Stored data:

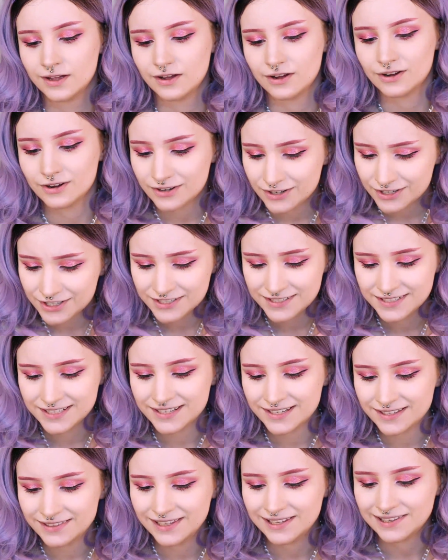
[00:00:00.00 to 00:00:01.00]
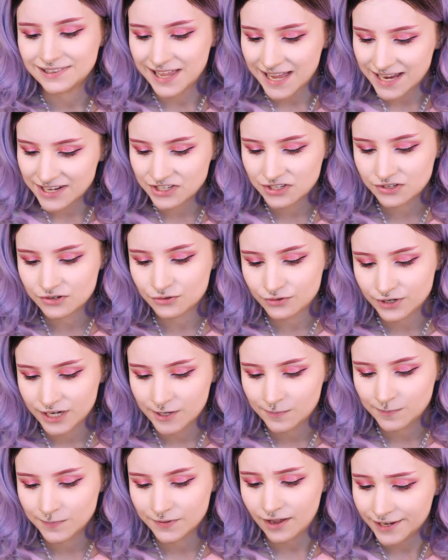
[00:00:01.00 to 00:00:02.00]
Ordell Lash
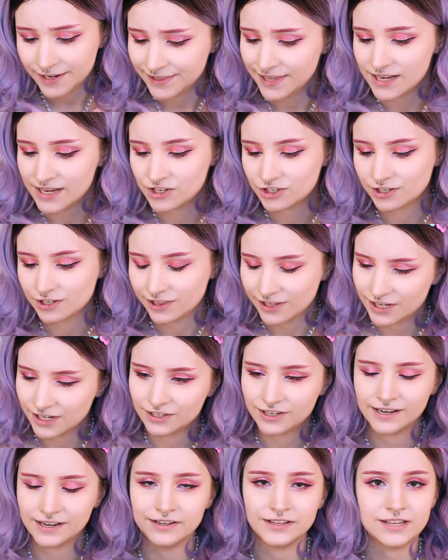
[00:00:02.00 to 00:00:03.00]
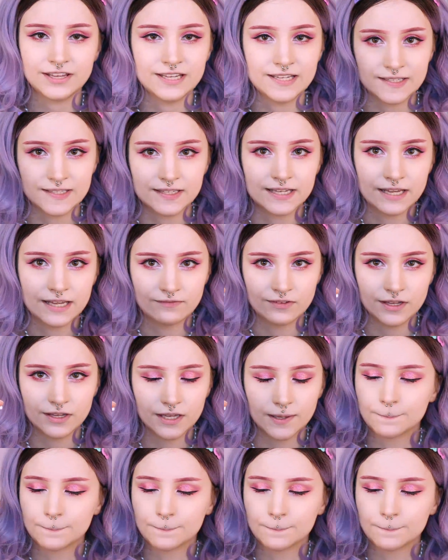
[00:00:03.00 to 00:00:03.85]
Grip Eyelash Clear Adhesive.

- Problem to work on: Restate the data word for word and exclude every picture.

- Answer space:
[00:00:00.00 to 00:00:01.00]
[00:00:01.00 to 00:00:02.00]
Ordell Lash
[00:00:02.00 to 00:00:03.00]
[00:00:03.00 to 00:00:03.85]
Grip Eyelash Clear Adhesive.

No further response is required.